*Task details*: Copy each line below word for word and drop every image.

(Excerpts from a dataset)
-------

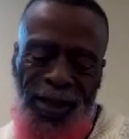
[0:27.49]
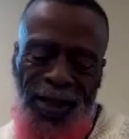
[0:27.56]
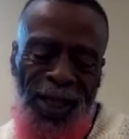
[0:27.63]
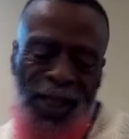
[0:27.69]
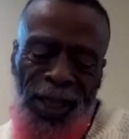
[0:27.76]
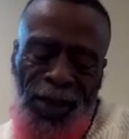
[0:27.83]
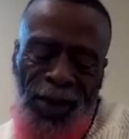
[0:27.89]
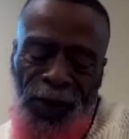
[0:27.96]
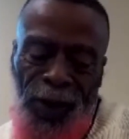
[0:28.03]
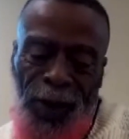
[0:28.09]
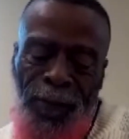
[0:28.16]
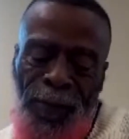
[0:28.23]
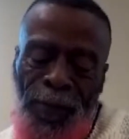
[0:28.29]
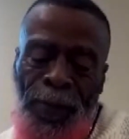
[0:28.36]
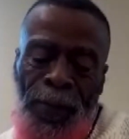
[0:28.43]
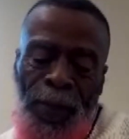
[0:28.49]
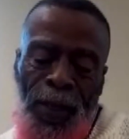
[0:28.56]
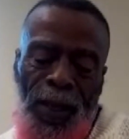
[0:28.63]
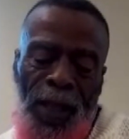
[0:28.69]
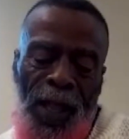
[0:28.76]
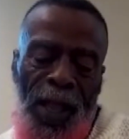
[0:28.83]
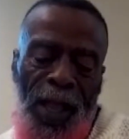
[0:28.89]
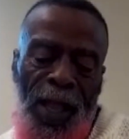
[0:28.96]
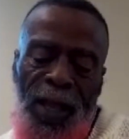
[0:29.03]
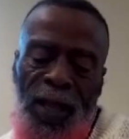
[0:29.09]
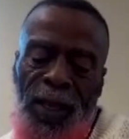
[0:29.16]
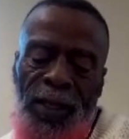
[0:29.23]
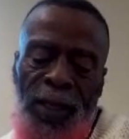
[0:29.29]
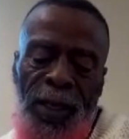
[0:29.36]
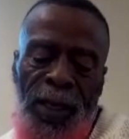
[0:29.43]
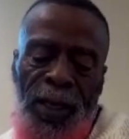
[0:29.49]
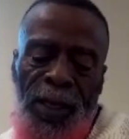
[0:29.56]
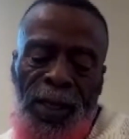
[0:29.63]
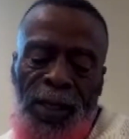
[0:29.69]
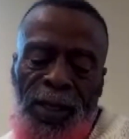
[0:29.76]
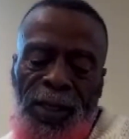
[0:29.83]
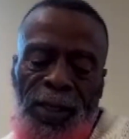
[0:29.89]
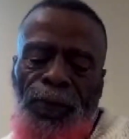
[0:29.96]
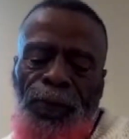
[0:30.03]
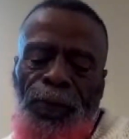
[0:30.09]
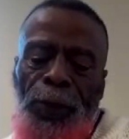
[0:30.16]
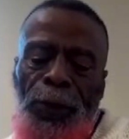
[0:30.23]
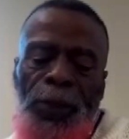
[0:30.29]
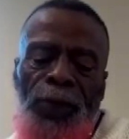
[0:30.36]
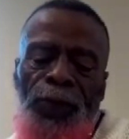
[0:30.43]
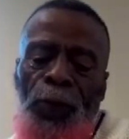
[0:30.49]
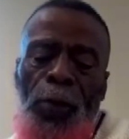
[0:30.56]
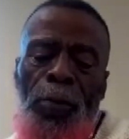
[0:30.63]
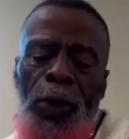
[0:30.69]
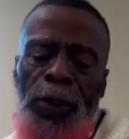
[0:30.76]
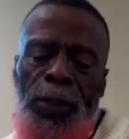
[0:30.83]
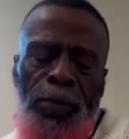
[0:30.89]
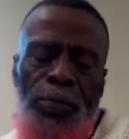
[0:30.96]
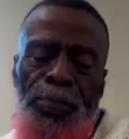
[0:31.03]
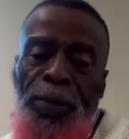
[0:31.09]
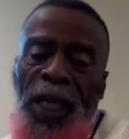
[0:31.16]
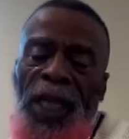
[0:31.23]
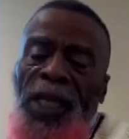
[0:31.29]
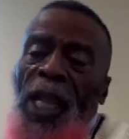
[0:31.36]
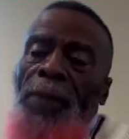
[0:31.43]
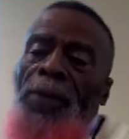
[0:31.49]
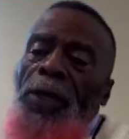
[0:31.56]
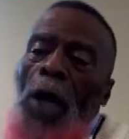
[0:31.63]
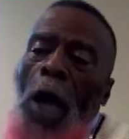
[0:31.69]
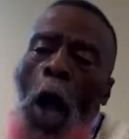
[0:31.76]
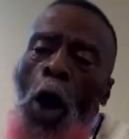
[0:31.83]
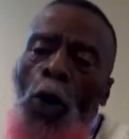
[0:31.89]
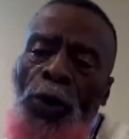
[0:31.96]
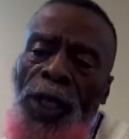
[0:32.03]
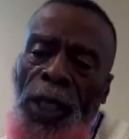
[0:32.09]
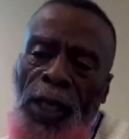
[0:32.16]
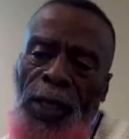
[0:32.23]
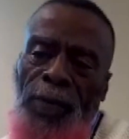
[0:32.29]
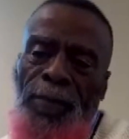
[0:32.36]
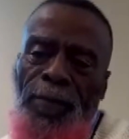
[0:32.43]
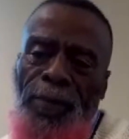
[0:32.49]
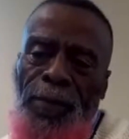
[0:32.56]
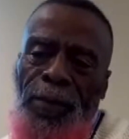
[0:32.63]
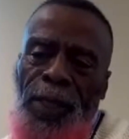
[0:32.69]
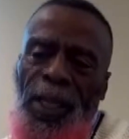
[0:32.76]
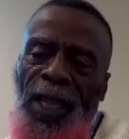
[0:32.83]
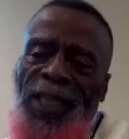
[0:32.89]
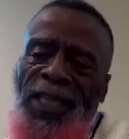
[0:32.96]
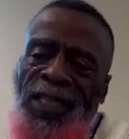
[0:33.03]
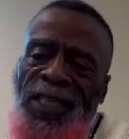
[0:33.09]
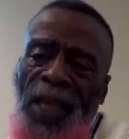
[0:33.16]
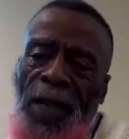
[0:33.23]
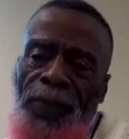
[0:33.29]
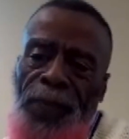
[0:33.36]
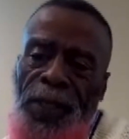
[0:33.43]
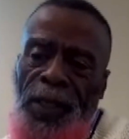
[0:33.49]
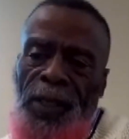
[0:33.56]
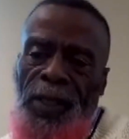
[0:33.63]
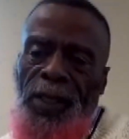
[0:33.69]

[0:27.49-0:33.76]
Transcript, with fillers: HIV, and first and foremost, being able to own it, accept it.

-------

*Task answer*:
[0:27.49]
[0:27.56]
[0:27.63]
[0:27.69]
[0:27.76]
[0:27.83]
[0:27.89]
[0:27.96]
[0:28.03]
[0:28.09]
[0:28.16]
[0:28.23]
[0:28.29]
[0:28.36]
[0:28.43]
[0:28.49]
[0:28.56]
[0:28.63]
[0:28.69]
[0:28.76]
[0:28.83]
[0:28.89]
[0:28.96]
[0:29.03]
[0:29.09]
[0:29.16]
[0:29.23]
[0:29.29]
[0:29.36]
[0:29.43]
[0:29.49]
[0:29.56]
[0:29.63]
[0:29.69]
[0:29.76]
[0:29.83]
[0:29.89]
[0:29.96]
[0:30.03]
[0:30.09]
[0:30.16]
[0:30.23]
[0:30.29]
[0:30.36]
[0:30.43]
[0:30.49]
[0:30.56]
[0:30.63]
[0:30.69]
[0:30.76]
[0:30.83]
[0:30.89]
[0:30.96]
[0:31.03]
[0:31.09]
[0:31.16]
[0:31.23]
[0:31.29]
[0:31.36]
[0:31.43]
[0:31.49]
[0:31.56]
[0:31.63]
[0:31.69]
[0:31.76]
[0:31.83]
[0:31.89]
[0:31.96]
[0:32.03]
[0:32.09]
[0:32.16]
[0:32.23]
[0:32.29]
[0:32.36]
[0:32.43]
[0:32.49]
[0:32.56]
[0:32.63]
[0:32.69]
[0:32.76]
[0:32.83]
[0:32.89]
[0:32.96]
[0:33.03]
[0:33.09]
[0:33.16]
[0:33.23]
[0:33.29]
[0:33.36]
[0:33.43]
[0:33.49]
[0:33.56]
[0:33.63]
[0:33.69]

[0:27.49-0:33.76]
Transcript, with fillers: HIV, and first and foremost, being able to own it, accept it.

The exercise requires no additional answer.